> Task brief
The task calls for each line of the records below in which the word "second" appears.

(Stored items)
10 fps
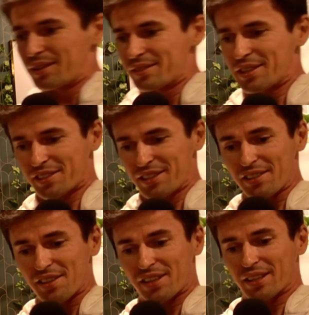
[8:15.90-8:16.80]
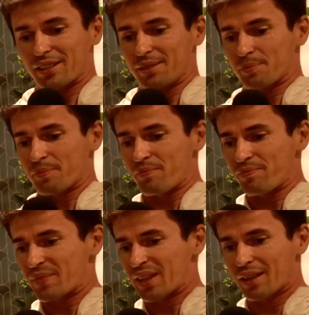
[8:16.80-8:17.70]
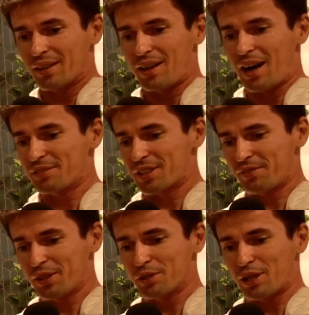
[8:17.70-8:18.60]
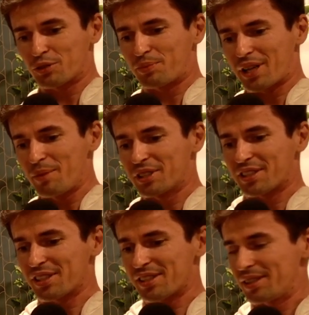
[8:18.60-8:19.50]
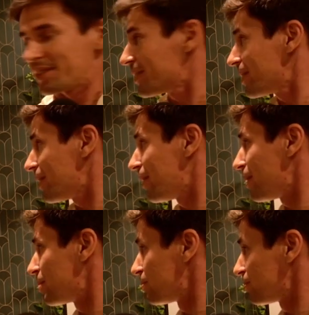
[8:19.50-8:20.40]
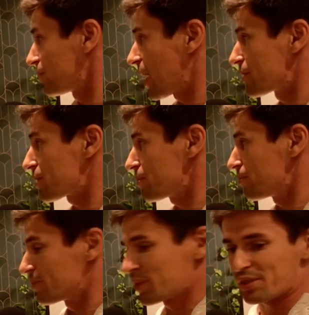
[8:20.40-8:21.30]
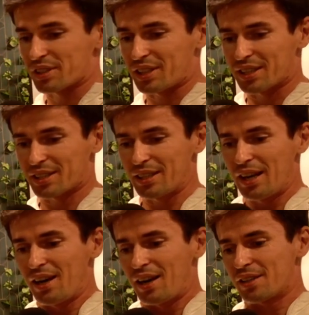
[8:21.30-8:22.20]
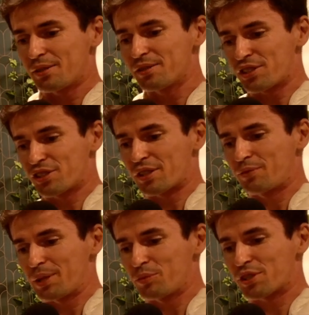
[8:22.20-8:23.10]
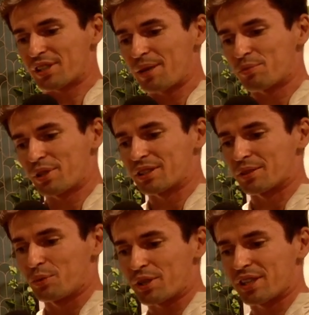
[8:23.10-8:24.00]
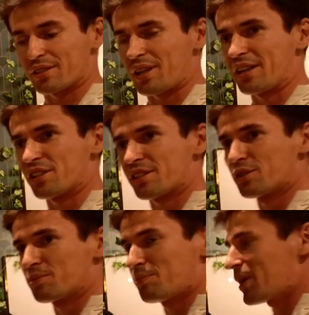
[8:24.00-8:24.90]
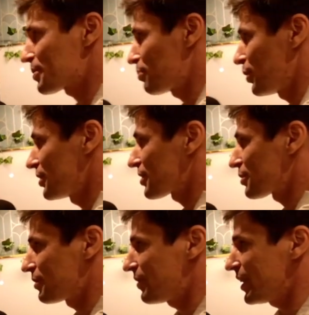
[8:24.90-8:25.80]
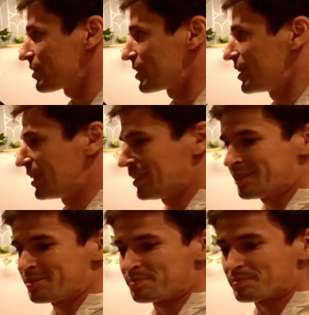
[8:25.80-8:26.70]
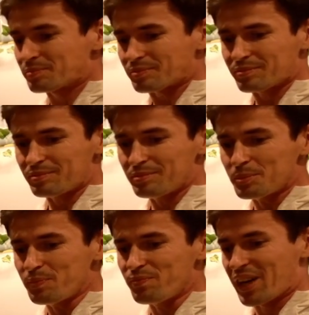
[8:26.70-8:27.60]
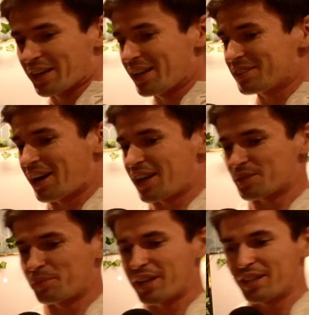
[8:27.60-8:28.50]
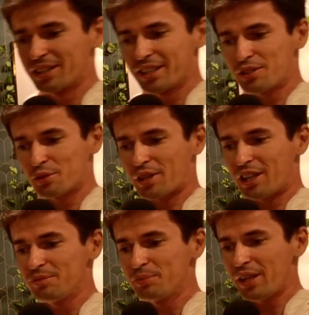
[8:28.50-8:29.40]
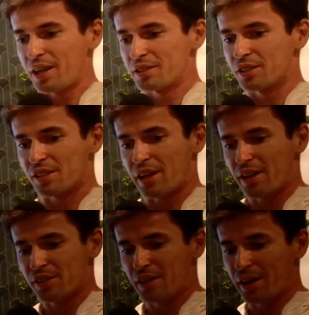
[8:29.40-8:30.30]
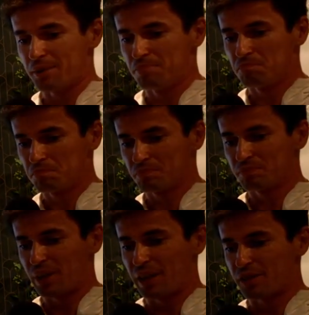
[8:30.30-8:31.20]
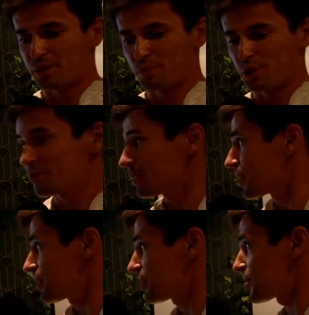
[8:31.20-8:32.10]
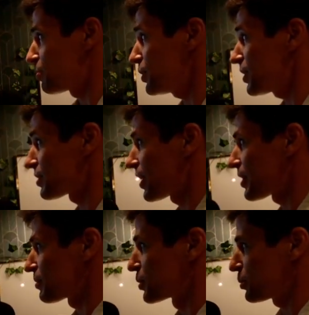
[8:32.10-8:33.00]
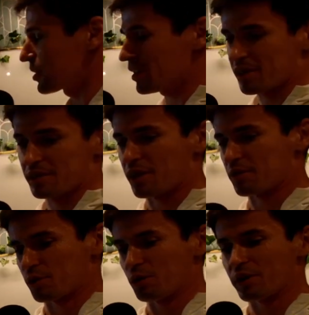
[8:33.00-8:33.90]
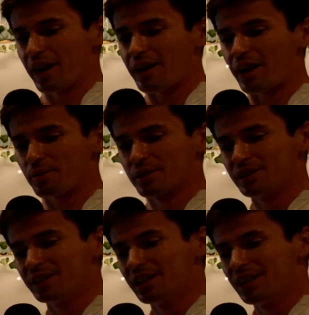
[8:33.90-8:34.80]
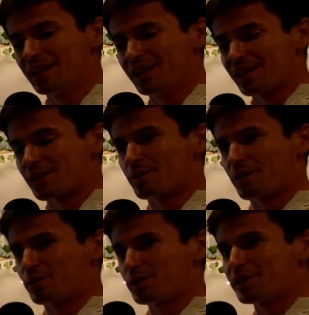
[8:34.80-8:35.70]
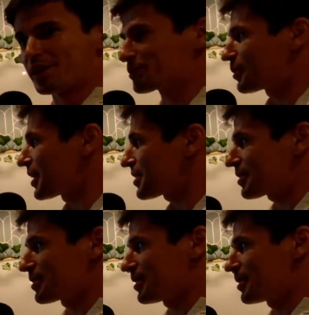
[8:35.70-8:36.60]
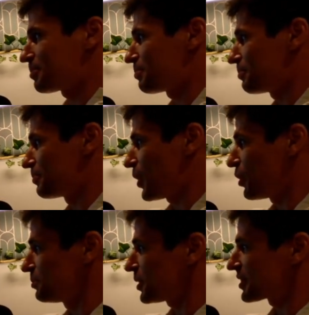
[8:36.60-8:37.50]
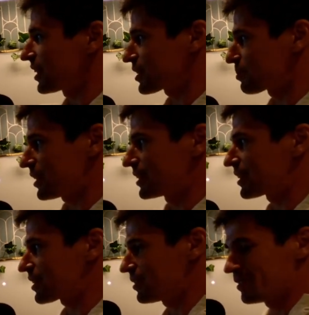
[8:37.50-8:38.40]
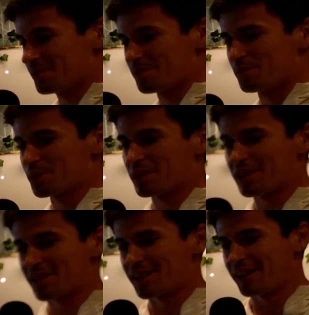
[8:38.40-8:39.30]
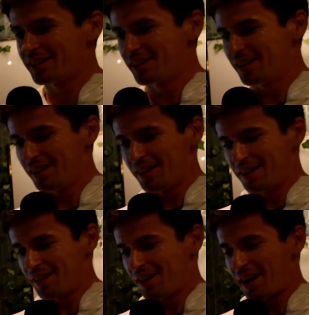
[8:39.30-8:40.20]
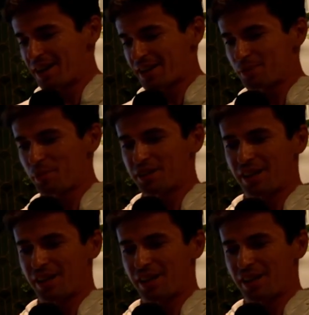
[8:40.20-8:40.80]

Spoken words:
There's another thing. After I figured out parameters, it's not that hard. I thought there's just one more step to get it working. I just need to pass pointer to a file. Again, I asked my colleague to help and it says like, it responded like, do this, and I was okay, I will. So I followed the advice, almost letter by letter, put it inside. I ran my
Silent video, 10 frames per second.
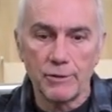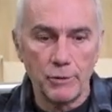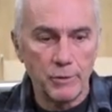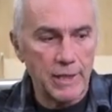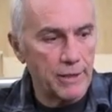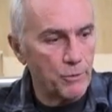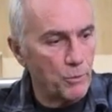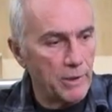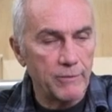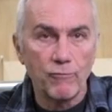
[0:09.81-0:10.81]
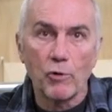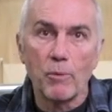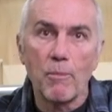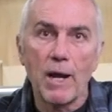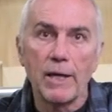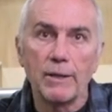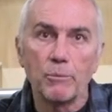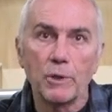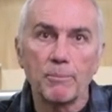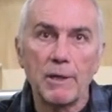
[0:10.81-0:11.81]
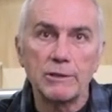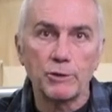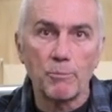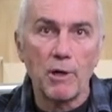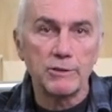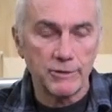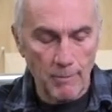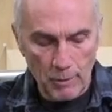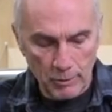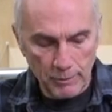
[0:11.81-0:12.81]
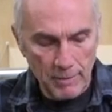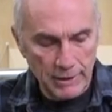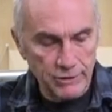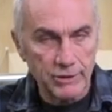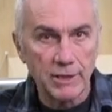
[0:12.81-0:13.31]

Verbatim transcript: to get the wood for my workbench, or parts of my workbench.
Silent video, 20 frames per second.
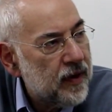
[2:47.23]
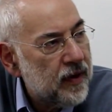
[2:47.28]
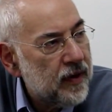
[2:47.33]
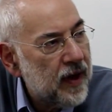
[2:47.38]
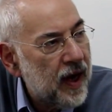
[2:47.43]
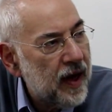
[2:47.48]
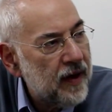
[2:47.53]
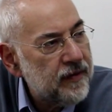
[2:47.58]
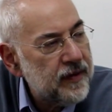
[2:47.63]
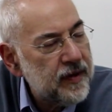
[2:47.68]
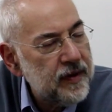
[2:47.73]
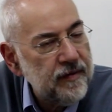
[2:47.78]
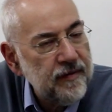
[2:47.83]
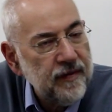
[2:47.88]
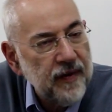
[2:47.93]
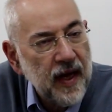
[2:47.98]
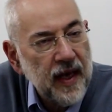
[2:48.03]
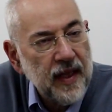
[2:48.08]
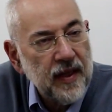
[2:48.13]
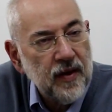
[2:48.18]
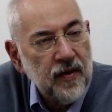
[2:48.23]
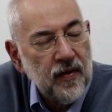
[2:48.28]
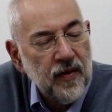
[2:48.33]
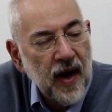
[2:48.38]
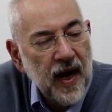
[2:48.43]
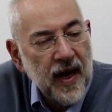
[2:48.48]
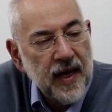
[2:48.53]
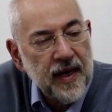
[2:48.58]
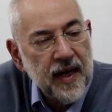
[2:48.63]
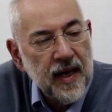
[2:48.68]
You have to find the
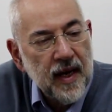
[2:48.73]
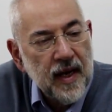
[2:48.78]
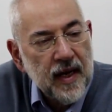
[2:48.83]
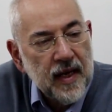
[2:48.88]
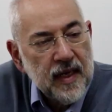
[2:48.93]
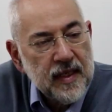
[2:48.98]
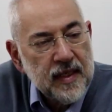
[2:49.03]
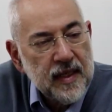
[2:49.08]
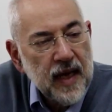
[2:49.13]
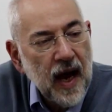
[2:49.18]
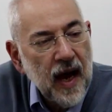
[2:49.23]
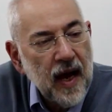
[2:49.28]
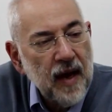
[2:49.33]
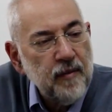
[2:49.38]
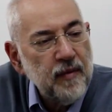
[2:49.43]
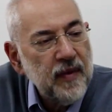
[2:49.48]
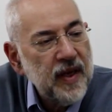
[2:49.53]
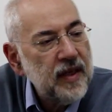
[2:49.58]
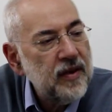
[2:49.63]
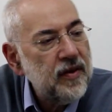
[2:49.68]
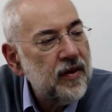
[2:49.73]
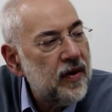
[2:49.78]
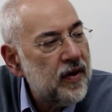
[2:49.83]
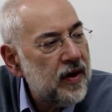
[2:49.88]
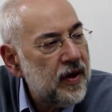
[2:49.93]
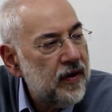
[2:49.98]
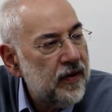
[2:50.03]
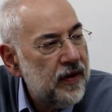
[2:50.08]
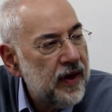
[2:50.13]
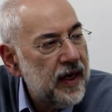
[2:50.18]
right time in your
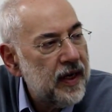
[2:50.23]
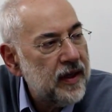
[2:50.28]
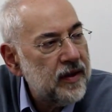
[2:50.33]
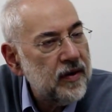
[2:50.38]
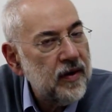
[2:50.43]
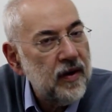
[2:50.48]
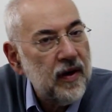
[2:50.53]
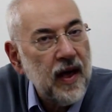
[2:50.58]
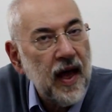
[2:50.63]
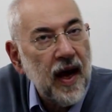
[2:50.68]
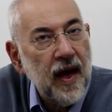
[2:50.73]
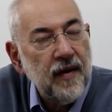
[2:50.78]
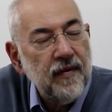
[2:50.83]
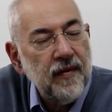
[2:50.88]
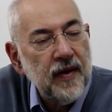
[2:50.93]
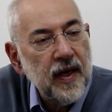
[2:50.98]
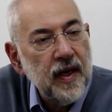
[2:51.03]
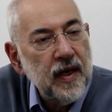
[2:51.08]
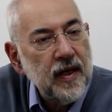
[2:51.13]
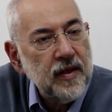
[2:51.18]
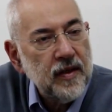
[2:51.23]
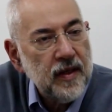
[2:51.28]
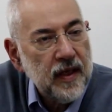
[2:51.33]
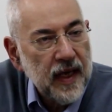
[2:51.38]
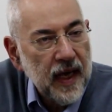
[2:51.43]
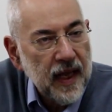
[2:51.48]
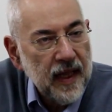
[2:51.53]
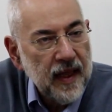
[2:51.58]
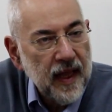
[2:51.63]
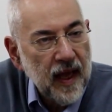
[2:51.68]
career and your life to
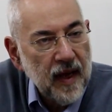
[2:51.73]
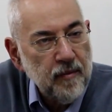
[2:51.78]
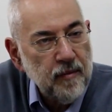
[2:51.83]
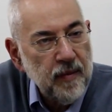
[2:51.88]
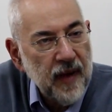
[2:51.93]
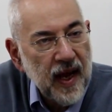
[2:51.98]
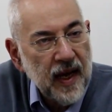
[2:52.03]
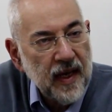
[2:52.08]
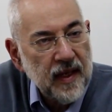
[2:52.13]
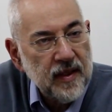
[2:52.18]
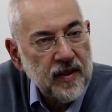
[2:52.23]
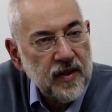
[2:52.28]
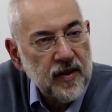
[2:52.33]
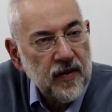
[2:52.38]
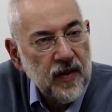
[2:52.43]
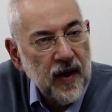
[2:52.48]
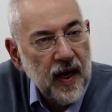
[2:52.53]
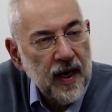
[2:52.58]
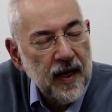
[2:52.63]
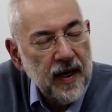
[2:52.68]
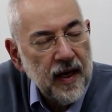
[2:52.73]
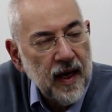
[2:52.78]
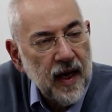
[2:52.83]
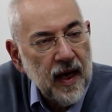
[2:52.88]
get that balance right.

> Exercise response
Silent video, 10 frames per second.
Silent video, 20 frames per second.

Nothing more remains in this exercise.